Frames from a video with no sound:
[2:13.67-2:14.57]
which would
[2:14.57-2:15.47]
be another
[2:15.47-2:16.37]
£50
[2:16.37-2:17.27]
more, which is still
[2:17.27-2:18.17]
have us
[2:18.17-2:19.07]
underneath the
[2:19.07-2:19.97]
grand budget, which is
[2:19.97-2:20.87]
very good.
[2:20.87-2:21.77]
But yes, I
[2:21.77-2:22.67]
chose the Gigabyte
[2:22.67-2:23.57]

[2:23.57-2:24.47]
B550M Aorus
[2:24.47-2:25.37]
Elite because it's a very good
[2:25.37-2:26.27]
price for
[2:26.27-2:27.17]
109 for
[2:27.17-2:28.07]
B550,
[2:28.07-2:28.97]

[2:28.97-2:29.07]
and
•••••
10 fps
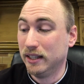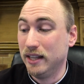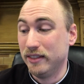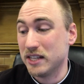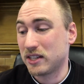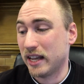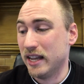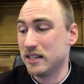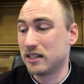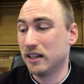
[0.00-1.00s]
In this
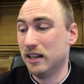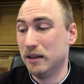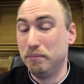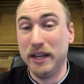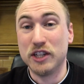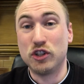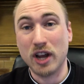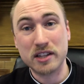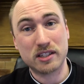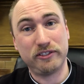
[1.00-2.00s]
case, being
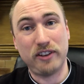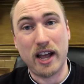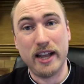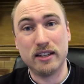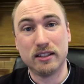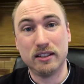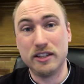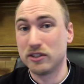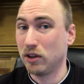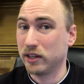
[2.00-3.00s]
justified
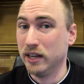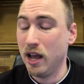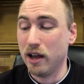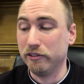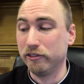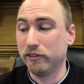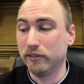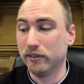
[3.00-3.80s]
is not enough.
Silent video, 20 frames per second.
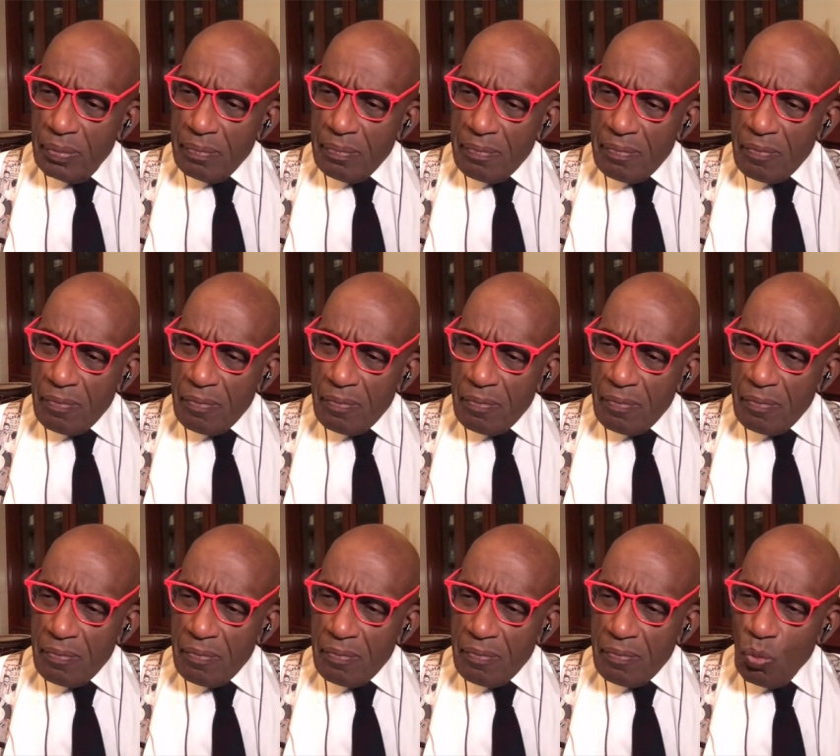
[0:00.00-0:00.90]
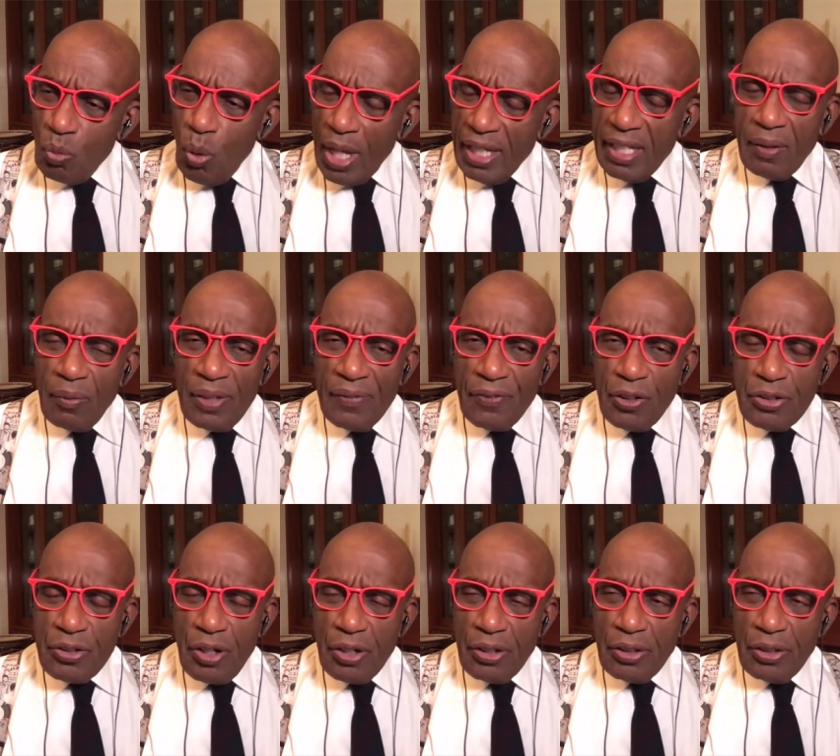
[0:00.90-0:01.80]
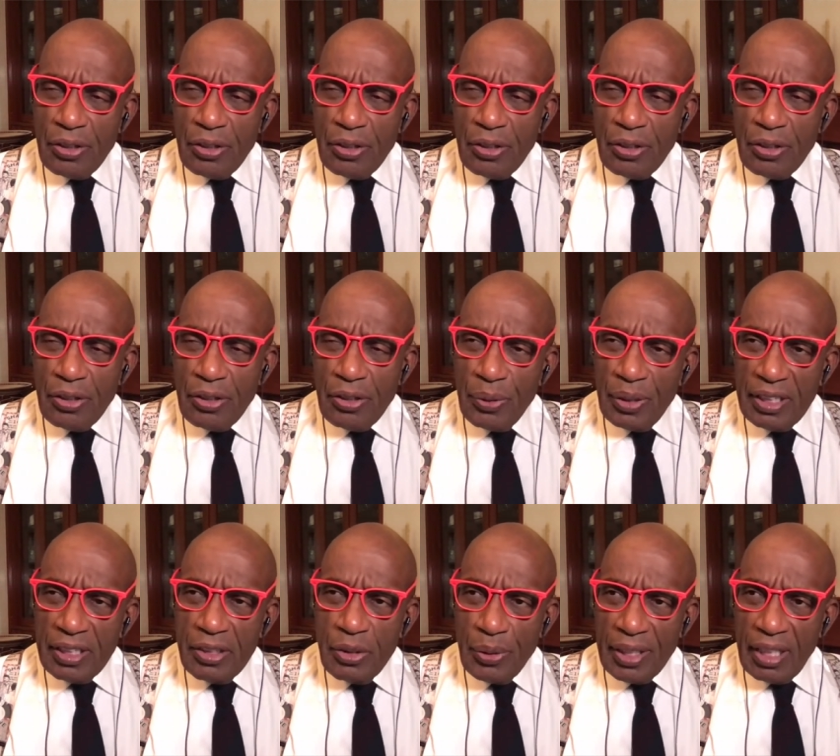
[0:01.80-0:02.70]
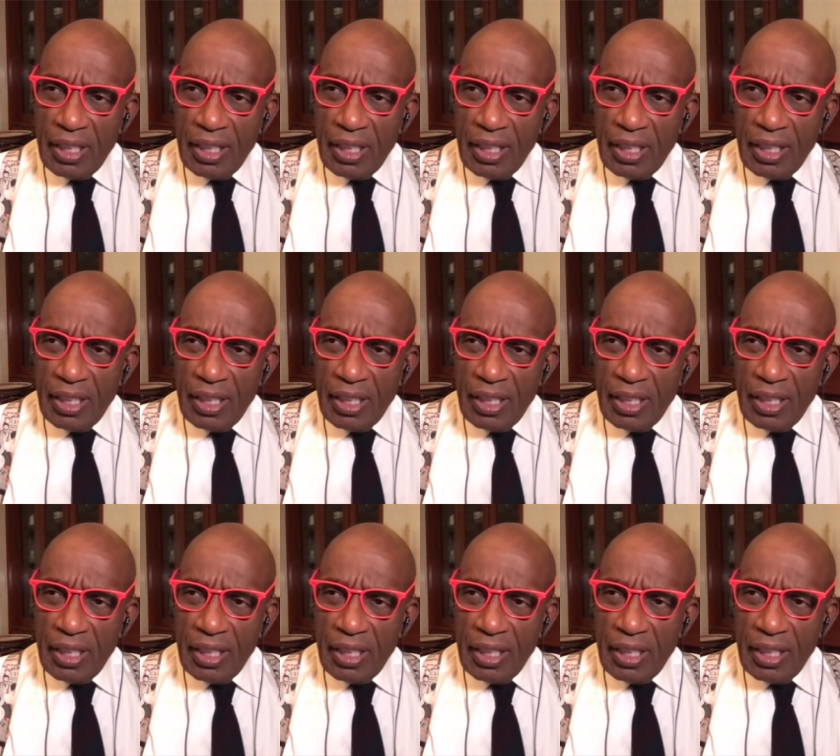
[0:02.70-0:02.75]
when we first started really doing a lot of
•••••
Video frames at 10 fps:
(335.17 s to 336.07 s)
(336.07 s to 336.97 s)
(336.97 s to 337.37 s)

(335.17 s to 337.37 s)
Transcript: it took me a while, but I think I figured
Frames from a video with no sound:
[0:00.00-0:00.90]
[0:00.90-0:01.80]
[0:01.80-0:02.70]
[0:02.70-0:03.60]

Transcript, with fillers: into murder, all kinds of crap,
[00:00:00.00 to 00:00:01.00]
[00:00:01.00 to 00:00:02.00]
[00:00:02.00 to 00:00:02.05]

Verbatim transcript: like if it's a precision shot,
•••••
Leave out every line above except those from the line with "[2:13.67-2:14.57]" up to and including the line with "[2:28.07-2:28.97]", and copy those exactly.

[2:13.67-2:14.57]
which would
[2:14.57-2:15.47]
be another
[2:15.47-2:16.37]
£50
[2:16.37-2:17.27]
more, which is still
[2:17.27-2:18.17]
have us
[2:18.17-2:19.07]
underneath the
[2:19.07-2:19.97]
grand budget, which is
[2:19.97-2:20.87]
very good.
[2:20.87-2:21.77]
But yes, I
[2:21.77-2:22.67]
chose the Gigabyte
[2:22.67-2:23.57]

[2:23.57-2:24.47]
B550M Aorus
[2:24.47-2:25.37]
Elite because it's a very good
[2:25.37-2:26.27]
price for
[2:26.27-2:27.17]
109 for
[2:27.17-2:28.07]
B550,
[2:28.07-2:28.97]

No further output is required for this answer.